The Hue channel is usually defined between 0-360 and starts with red at 0 (In the case of 8 bit images, OpenCV use the 0-180 range to fit a unsigned char as stated in the documentation). But the thing is, two pixels of value 0 and 359 are really really close together in color. It can be seen more easily when flattening the HSV cone by taking only the outer surface (when Saturation is maximal):
Even if these values are perceptually close (perfectly red at 0 and red with a little tiny bit of purple at 359), these two values are far apart. This is the cause of the "artifacts" you describe in the Hue channel. When OpenCV shows it to you in grayscale, it mapped black to 0 and white to 359. They are, in fact, really similar colors, but when mapped in grayscale, are displayed too far apart. There are two ways to circumvent this counter-intuitive fact: you can re-cast the H channel into RGB space with a fixed saturation and value, which will show a closer representation to our perception. You could also use another color space based on perception (such as the Lab color space) which won't give you these mathematical side-effects.
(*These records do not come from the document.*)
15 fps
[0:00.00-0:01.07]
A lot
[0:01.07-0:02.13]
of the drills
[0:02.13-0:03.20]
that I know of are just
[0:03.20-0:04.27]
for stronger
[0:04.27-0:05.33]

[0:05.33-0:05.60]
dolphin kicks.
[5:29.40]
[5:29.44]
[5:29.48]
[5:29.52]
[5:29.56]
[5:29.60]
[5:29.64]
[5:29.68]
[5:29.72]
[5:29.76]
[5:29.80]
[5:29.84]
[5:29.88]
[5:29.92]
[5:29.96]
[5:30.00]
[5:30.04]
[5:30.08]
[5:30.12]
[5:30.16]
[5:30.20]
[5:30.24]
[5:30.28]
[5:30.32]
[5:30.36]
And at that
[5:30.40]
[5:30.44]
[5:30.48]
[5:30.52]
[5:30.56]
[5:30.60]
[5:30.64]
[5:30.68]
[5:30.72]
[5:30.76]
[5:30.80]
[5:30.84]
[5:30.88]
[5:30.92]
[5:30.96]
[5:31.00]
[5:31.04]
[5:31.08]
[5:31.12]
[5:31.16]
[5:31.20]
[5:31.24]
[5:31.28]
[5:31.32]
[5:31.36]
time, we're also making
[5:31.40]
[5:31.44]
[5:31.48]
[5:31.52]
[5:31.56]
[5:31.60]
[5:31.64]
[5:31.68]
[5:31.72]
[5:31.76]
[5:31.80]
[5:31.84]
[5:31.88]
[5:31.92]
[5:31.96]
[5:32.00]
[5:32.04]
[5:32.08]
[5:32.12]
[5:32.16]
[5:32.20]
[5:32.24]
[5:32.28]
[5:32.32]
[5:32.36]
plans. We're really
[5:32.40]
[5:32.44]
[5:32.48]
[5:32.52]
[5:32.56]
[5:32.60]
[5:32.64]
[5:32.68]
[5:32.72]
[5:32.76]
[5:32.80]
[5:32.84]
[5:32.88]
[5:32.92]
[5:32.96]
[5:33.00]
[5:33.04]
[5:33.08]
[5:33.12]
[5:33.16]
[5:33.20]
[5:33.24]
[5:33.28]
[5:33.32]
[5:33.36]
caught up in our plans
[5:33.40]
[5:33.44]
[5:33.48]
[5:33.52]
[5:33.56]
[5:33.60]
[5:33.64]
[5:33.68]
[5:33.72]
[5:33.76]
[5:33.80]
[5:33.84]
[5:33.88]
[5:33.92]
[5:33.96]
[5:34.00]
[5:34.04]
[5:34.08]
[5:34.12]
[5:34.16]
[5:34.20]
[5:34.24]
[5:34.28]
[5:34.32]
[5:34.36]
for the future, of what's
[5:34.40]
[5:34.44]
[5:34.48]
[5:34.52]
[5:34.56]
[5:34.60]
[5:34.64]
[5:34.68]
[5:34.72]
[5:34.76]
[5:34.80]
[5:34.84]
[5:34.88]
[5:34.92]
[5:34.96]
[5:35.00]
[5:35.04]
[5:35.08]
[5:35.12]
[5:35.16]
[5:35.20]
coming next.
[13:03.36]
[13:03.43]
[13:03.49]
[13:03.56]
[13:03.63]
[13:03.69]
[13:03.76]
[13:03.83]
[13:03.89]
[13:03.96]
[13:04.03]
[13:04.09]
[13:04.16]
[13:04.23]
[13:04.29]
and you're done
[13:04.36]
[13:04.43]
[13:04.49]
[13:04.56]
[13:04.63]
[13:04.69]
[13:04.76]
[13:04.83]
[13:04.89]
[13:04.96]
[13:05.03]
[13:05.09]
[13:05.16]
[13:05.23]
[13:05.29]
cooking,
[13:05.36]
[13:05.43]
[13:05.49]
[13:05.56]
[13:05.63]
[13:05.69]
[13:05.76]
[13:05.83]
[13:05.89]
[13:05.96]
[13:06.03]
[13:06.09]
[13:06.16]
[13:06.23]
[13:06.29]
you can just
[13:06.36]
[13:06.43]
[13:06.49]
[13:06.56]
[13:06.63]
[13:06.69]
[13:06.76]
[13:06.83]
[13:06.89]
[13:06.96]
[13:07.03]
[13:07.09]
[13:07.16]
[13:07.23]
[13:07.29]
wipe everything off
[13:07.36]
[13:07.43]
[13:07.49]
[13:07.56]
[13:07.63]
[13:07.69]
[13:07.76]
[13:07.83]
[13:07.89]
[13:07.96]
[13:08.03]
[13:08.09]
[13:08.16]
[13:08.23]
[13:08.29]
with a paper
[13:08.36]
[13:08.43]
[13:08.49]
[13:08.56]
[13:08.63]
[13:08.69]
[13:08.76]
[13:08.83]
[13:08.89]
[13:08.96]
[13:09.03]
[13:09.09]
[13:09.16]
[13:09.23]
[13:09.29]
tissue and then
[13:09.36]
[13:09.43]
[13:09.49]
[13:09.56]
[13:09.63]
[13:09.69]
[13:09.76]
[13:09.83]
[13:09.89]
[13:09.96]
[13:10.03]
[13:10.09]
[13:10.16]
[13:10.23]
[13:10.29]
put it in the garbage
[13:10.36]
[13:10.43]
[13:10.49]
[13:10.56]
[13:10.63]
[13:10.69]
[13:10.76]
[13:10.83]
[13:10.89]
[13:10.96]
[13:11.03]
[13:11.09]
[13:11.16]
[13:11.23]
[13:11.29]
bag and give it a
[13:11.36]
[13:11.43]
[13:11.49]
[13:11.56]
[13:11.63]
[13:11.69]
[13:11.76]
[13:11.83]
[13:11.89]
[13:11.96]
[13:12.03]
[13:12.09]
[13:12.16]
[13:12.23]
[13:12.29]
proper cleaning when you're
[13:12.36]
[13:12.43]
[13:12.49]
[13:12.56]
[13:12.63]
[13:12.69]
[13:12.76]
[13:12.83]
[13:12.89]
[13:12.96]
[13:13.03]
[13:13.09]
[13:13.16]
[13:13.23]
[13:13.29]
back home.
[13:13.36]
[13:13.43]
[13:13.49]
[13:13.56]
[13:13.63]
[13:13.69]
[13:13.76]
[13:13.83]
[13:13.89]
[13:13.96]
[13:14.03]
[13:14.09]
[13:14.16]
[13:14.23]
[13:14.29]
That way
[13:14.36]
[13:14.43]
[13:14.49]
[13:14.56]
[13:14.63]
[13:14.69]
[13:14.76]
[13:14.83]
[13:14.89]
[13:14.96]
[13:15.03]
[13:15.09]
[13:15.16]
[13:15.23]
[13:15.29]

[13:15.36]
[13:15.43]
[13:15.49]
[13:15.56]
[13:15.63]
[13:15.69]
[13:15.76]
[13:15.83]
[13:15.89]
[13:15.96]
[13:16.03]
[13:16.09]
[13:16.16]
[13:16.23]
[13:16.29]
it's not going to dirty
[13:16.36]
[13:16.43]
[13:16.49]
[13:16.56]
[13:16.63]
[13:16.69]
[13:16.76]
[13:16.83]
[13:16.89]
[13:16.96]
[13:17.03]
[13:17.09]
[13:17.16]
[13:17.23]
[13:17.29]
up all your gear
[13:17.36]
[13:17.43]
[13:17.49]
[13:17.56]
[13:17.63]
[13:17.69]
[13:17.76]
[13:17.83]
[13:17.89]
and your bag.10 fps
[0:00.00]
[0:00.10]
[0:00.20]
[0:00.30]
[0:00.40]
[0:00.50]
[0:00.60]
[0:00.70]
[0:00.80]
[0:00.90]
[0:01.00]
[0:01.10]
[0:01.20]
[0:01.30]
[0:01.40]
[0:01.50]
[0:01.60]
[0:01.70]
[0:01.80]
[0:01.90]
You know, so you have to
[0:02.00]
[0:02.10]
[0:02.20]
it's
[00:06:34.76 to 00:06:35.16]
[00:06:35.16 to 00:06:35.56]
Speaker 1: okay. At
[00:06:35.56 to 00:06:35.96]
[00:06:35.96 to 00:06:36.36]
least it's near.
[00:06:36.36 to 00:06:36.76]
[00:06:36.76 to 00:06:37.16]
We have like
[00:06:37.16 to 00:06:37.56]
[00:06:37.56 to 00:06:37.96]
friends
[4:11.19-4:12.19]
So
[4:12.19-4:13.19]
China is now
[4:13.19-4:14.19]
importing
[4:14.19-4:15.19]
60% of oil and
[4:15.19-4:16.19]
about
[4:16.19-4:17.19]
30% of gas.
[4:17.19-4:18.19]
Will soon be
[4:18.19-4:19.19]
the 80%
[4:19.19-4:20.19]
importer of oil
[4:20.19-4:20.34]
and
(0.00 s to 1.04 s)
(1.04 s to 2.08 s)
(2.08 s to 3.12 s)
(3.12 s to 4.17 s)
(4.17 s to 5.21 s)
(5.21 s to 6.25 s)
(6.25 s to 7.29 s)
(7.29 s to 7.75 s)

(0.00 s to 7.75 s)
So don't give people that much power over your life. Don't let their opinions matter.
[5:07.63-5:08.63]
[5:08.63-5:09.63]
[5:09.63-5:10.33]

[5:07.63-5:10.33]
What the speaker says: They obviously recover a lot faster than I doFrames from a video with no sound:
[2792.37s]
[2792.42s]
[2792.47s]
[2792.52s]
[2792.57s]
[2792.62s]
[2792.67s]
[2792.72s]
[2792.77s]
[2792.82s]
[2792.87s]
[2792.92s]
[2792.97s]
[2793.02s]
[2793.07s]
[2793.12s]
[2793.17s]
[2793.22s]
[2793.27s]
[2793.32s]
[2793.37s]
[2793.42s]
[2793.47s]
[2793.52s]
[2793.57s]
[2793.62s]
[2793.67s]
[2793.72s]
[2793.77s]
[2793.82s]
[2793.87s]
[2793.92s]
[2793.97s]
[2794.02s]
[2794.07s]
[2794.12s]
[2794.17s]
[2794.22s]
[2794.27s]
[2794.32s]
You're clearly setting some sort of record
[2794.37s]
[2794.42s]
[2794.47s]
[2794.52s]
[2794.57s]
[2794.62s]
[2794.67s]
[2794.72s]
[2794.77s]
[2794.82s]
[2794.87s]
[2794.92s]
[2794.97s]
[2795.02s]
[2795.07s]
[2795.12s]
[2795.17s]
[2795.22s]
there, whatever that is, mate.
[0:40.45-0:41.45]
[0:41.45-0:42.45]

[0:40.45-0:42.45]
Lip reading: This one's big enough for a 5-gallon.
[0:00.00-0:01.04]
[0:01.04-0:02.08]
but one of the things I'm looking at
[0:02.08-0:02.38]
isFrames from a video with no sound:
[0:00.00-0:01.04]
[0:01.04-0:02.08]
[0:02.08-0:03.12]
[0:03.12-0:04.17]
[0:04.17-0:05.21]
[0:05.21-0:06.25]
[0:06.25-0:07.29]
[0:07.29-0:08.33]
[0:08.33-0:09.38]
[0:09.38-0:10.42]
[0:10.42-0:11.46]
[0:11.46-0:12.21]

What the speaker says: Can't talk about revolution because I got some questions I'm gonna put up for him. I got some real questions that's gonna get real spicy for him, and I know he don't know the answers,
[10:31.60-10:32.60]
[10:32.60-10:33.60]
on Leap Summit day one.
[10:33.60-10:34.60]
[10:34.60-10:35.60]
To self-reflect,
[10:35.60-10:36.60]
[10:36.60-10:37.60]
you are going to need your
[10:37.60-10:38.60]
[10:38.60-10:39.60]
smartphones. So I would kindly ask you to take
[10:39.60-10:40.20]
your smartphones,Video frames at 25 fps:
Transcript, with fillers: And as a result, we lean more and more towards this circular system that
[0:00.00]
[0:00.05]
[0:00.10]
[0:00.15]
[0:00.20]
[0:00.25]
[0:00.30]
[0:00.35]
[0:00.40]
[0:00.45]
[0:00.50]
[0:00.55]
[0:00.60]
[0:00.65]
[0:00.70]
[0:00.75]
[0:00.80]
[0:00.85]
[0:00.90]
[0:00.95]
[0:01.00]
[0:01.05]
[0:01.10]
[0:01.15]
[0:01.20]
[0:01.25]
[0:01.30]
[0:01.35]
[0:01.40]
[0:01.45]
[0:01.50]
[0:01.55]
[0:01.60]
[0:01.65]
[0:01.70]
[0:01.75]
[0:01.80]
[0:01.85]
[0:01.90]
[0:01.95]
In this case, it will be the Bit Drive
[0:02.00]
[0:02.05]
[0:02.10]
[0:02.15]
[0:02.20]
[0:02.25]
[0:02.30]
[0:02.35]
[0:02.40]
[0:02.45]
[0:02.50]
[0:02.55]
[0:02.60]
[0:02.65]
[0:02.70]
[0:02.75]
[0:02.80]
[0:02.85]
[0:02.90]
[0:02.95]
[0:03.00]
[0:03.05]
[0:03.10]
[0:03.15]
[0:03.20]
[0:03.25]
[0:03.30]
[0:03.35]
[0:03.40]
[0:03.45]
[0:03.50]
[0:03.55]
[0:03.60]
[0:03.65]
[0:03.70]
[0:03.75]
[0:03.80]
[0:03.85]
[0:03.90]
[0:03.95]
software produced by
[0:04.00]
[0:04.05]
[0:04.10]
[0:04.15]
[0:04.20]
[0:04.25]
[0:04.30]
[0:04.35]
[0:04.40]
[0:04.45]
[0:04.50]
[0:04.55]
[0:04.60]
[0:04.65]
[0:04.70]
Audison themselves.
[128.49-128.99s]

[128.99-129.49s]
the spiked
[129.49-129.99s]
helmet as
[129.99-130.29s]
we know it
The reason why these artifact patches are square are explained by Boyko Peranov. The JPEG compression works by replacing pixels by bigger squares that approximates the patch it replaces. If you put the quality of the compression really low when you create the jpg, you can see these squares appears even in the RGB image. The lower the quality, the bigger and more visible are the squares. The mean value of these squares is a single value which, for tints of red, may end up being between 0 and 5 (displayed as black) or 355 and 359 (displayed as white). That explains why the "artifacts" are square-shaped.
We may also ask ourselves why are there more JPEG compression artifacts visible in the hue channel. This is because of chroma subsampling, where studies based on perception showed that our eyes are less prone to see rapid variations in color than rapid variations in intensity. So, when compression, JPEG deliberately loses chroma information because we won't notice it anyway.
The story is similar for the saturation (your bottom left image) white varying spots. You're describing pixels nearly black (on the tip of the cone). Hence, the Saturation value could vary much but won't affect the color of the pixel much: it will always be near black. This is also a side-effect of the HSV color space not being purely based on perception.
The conversion between RGB (or BGR for OpenCV) and HSV is (in theory) lossless. You can convince yourself of this: re-convert your HSV image into the RGB one, you get the exact same image as you began with, no artifacts added.
You are working with a lossy compressed image, hence the rectangular artifacts. With video you have low exposition time, can have bandwidth limitations, etc. So the overall picture quality degrades. You can:
Use a series of still shots by using Capture instead of VideoCapture or
Extract 5-10 video frames, and average them.